Cloud Usage and Security, Third-Party Personnel Security
LOW, MOD, HIGH
P1
Yes
August 18, 2016
The chief information officer shall approve all external information resources prior to their use within the Agency. Information owners shall individually conduct a risk assessment for any information under their control before allowing the use of an external information resource to process, store, or transmit such information. The use of an external information resource for the processing, storage, or transmission of mission-critical or confidential information must be approved in advance by the chief information security officer.
The chief information security officer shall maintain a list of currently approved external information resources.
The security of the organizations information processing facilities is compromised by external parties.

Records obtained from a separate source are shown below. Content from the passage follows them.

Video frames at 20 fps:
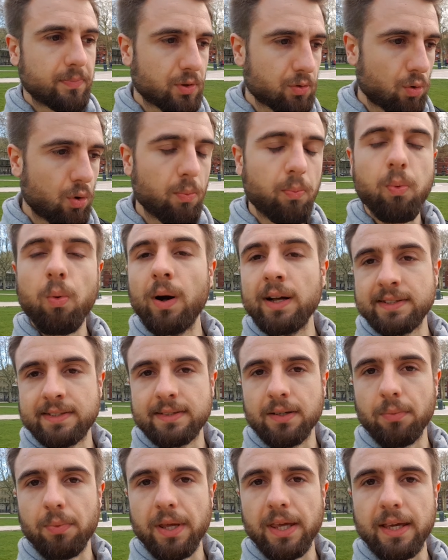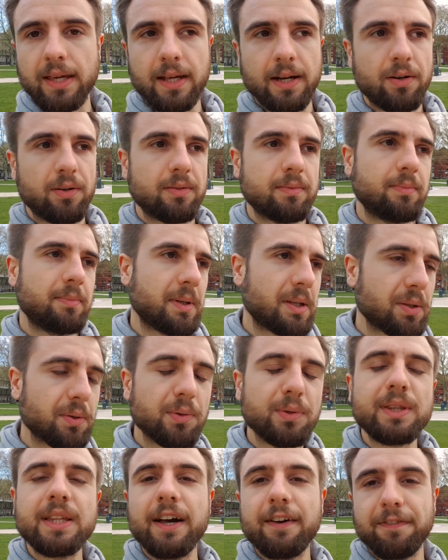group once a week. You know, I mean,
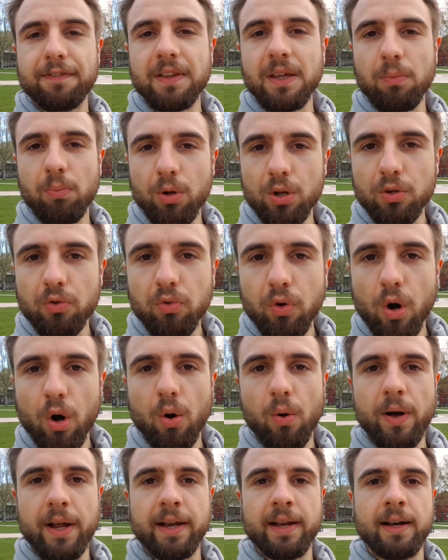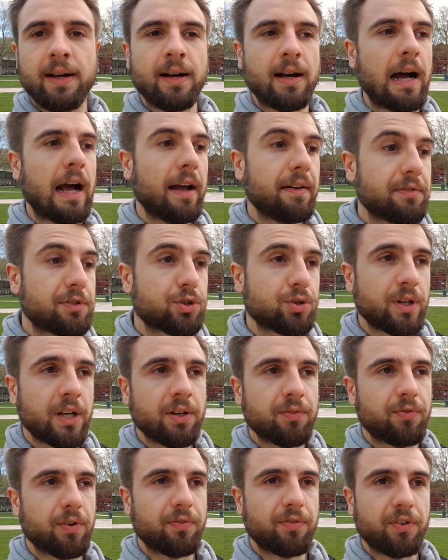you definitely will grow. And uh, I've
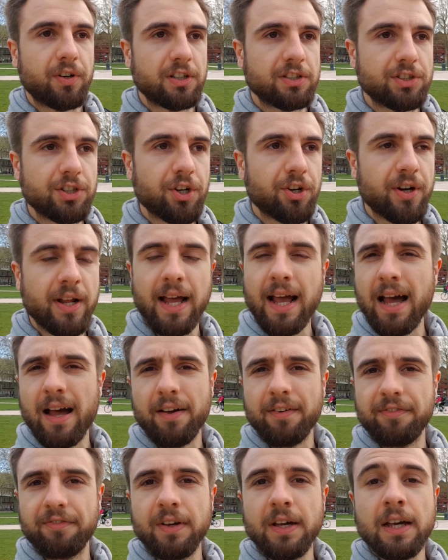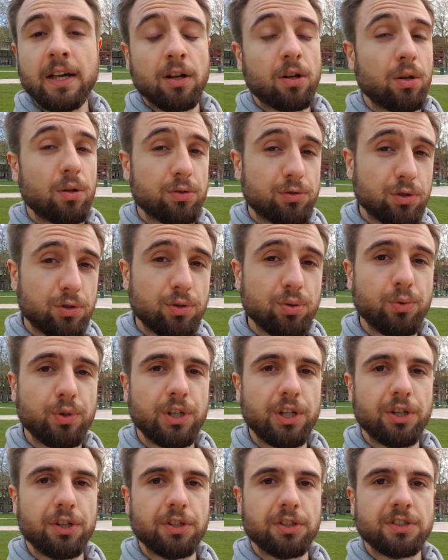trained for the first year and a half, close to two
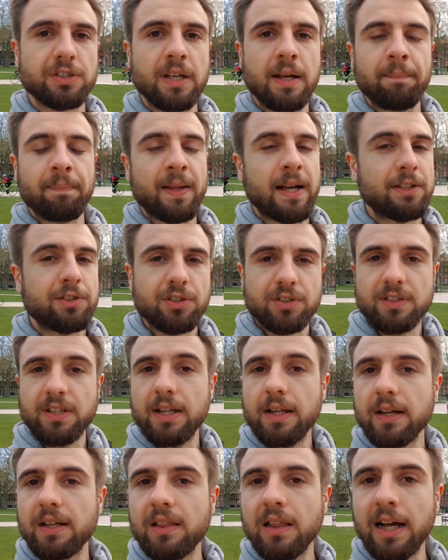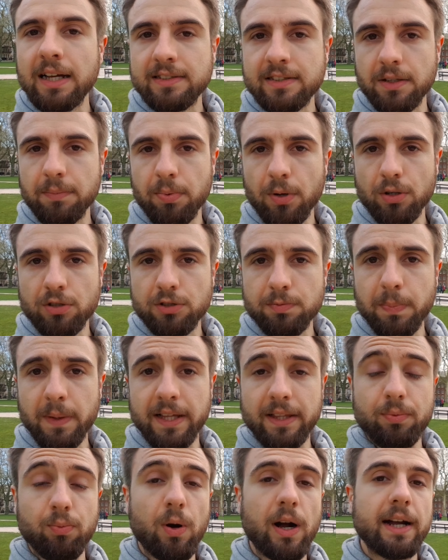years. I just did a classic bro
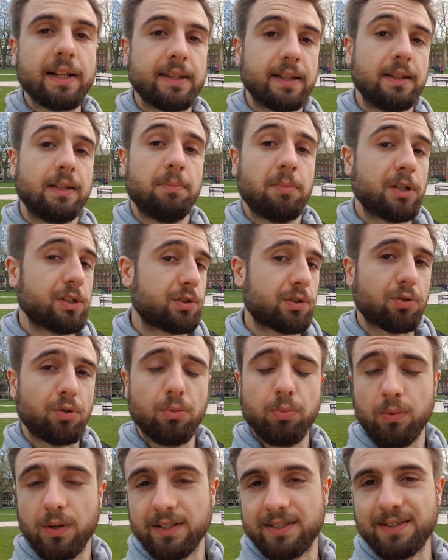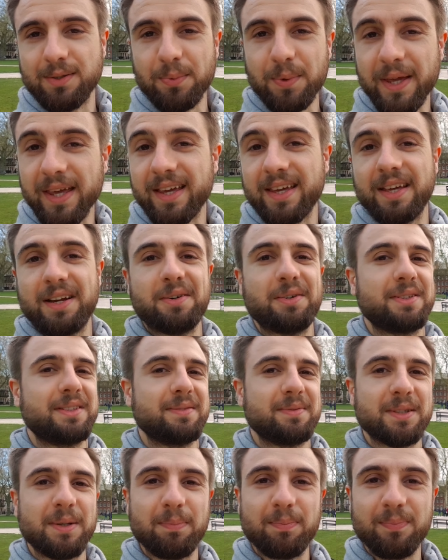split where I did the muscle group once a week. You know,
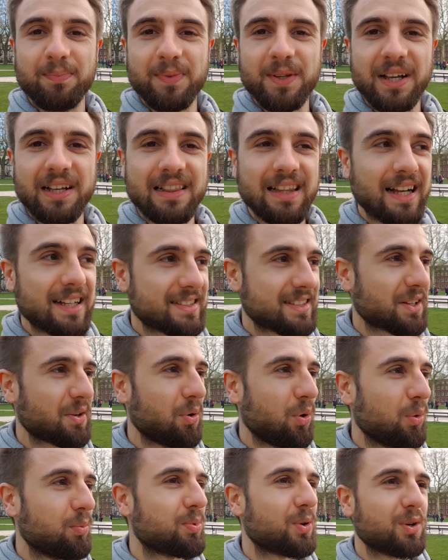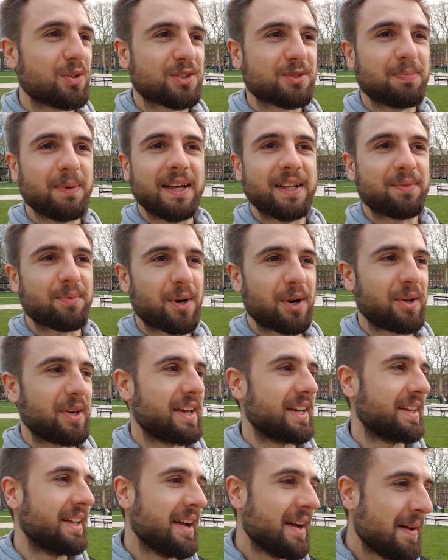the, the, the classic old bro split where you
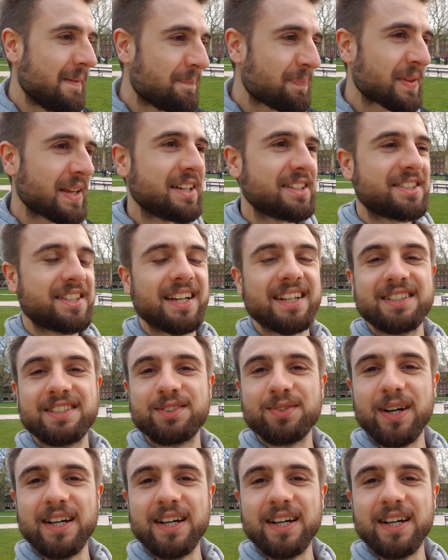hit chest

The organization establishes terms and conditions, consistent with any trust relationships established with other organizations owning, operating, and/or maintaining external information systems, allowing authorized individuals to:
a. Access the information system from external information systems; and
b. Process, store, or transmit organization-controlled information using external information systems.
External information systems are not permitted to the internal network without appropriate monitoring and/or approval.

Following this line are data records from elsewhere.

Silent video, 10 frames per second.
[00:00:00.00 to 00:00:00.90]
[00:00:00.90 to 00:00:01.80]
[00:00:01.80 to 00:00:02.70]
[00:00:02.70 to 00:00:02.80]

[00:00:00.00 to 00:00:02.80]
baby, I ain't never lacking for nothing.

1. State organizations shall develop policies governing the use of external information systems and resources including the type and classification of data that can be stored outside of the state organization.
2. State organizations shall establish terms and conditions for contracting with external information resources providers.
Obtain access control policy; procedures addressing the use of external information systems; external information systems terms and conditions; list of types of applications accessible from external information systems; maximum FIPS 199 impact level for information processed, stored, or transmitted on external information systems; information system configuration settings and associated documentation; other relevant documents or records and ascertain if the organization establishes terms and conditions for authorized individuals to access the information system from an external information system that include the types of applications that can be accessed on the organizational information system from the external information system and the maximum FIPS 199 security category of information that can be processed, stored, and transmitted on the external information system.
(I) Determine if the organization prohibits authorized individuals from using an external information system to access the information system or to process, store, or transmit organization-controlled information except in situations where the organization:
- verifies, for authorized exceptions, the employment of required security controls on the external system as specified in the organization’s information security policy and system security plan when allowing connections to the external information system; or
- approves, for authorized exceptions, information system connection or processing agreements with the organizational entity hosting the external information system.